Campus safety is a major consideration when choosing a college. While most students make it through their college years without incident, some will, unfortunately, become victims of campus crime. According to Clery Act Reports, an average of over 24,000 crime and safety incidents have been reported annually on college campuses since 2009.
The best way for a college student to stay safe is to know the common dangers on college campuses. Here are some important safety precautions to share with your college student:
1. Know Campus Safety Procedures
Make sure you’re aware of your school’s safety guidelines, what to do in an emergency, and how you can be notified about emergencies on campus.
Many schools have a digital alert system that both students and families can sign up for. Check with your school’s campus safety department to learn more.

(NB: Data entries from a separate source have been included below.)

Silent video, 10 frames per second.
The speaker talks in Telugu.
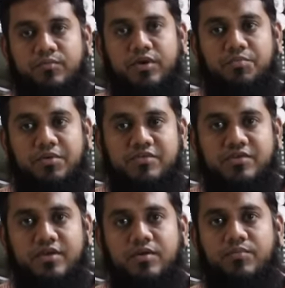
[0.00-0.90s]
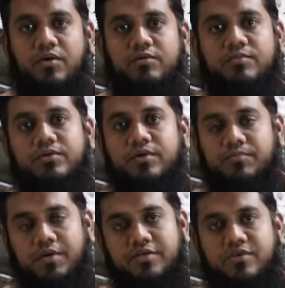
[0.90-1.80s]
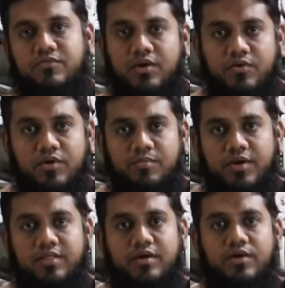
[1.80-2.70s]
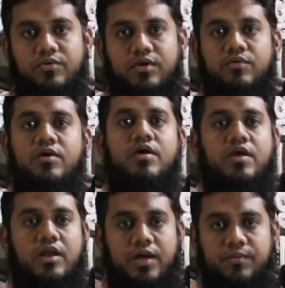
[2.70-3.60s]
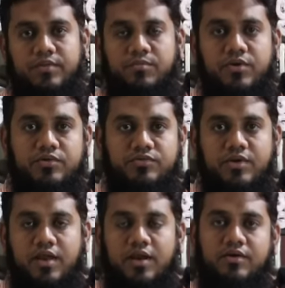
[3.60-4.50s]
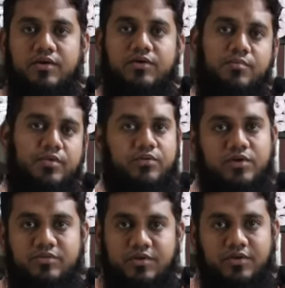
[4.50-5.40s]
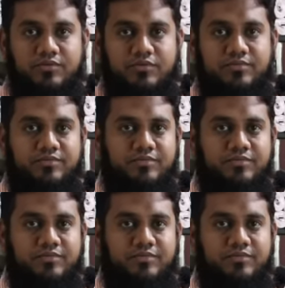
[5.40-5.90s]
మీకు పేస్టింగ్కి ప్రాబ్లం ఉంటే పేస్టింగ్ వాళ్ళు కూడా మన దగ్గర ఉన్నారు లేకపోతే మీరు చేయాలనుకుంటే మీరు కూడా చేయొచ్చు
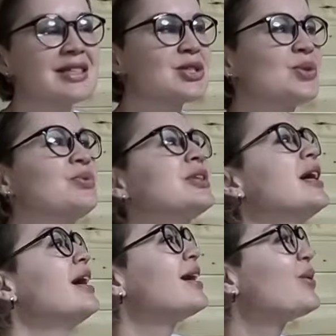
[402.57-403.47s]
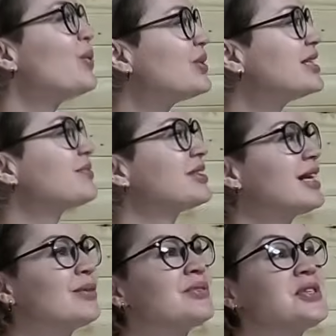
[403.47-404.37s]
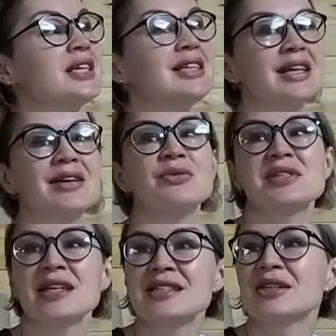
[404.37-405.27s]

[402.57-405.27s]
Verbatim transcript: что вот ходят вот так вот все, кого знаете,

2. Update Emergency Contacts
College campuses can be quite large, meaning students may have to walk, bike, or drive long distances alone. In these instances, it’s best to keep phones easily accessible in case of an emergency.
Be sure to update emergency contacts on your phone, such as the campus safety office or friends and family. This can also help emergency services contact a family member in the event something unexpected happens.
3. Always Lock Doors and Windows
It may seem like a no-brainer, but students, when you leave your dorm, make sure you have your keys and lock the door behind you. Locking the door is not only crucial for personal safety but also to protect your personal items from being stolen. If you don’t feel secure with the lock on your door, external devices can be added for additional security.
Keep your key safe; if it gets stolen or lost, you can tell the residence administrator, and they will help provide a new one.
4. Be Aware of Surroundings, Especially at Night
When walking alone or with others, be aware of the surroundings. It’s easy to get distracted if you’re talking on the phone or listening to music while you’re out and about. This can make you an easier target. Walk with purpose and observe surroundings for signs of danger.
When going out at night, try not to travel alone. Tell someone like a roommate or friend where you’re headed. Consider taking the school’s transportation (a bus or escort service), rather than walking alone in the dark.
Sharing your location with a trusted person by phone is an easy way to get added peace of mind. Students should avoid dark, vacant, or deserted areas and stick to well-lit routes. If you still feel unsafe walking alone at night, Public Safety may be able to accompany you around campus during evening hours.
5. Don’t Overshare
College is such a thrilling experience, and it’s natural to want to share all the new things and fun times you’re having at school on social media. But be careful about what you post. For example, don’t give out your exact location on social media because this can lead to grave danger. It may seem harmless, but just promoting that you are not home can lead to a residential break-in.
Parents, be sure to stress the importance of not posting every move on social media and why sharing locations is not safe. Remind your student that they can post about their experience once they’ve returned home safely or moved to another area.
6. Consider Renter’s Insurance
Be aware that most colleges and universities don’t replace stolen or damaged student property while your student is at college. The best way to protect yourself from financial loss is with renters insurance.
For example: If your student’s laptop gets stolen or their dorm room floods, renters insurance can help cover the cost of the item or damage.
Things happen, and we can’t stop them. However, we can be prepared, and GradGuard’s Renters Insurance can help. It’s protection designed for college life and contains exclusive features for students and families you can’t find in your standard homeowner’s insurance policy.
Most policies have terms, exclusions, or limits that may apply to students, especially those attending school out of state, so be sure to check any current policies carefully. A separate renters insurance policy can provide peace of mind whether your student lives on or off campus. Don’t forget a policy with personal liability protection and check coverage limits on expensive items, including electronics, jewelry, or musical instruments.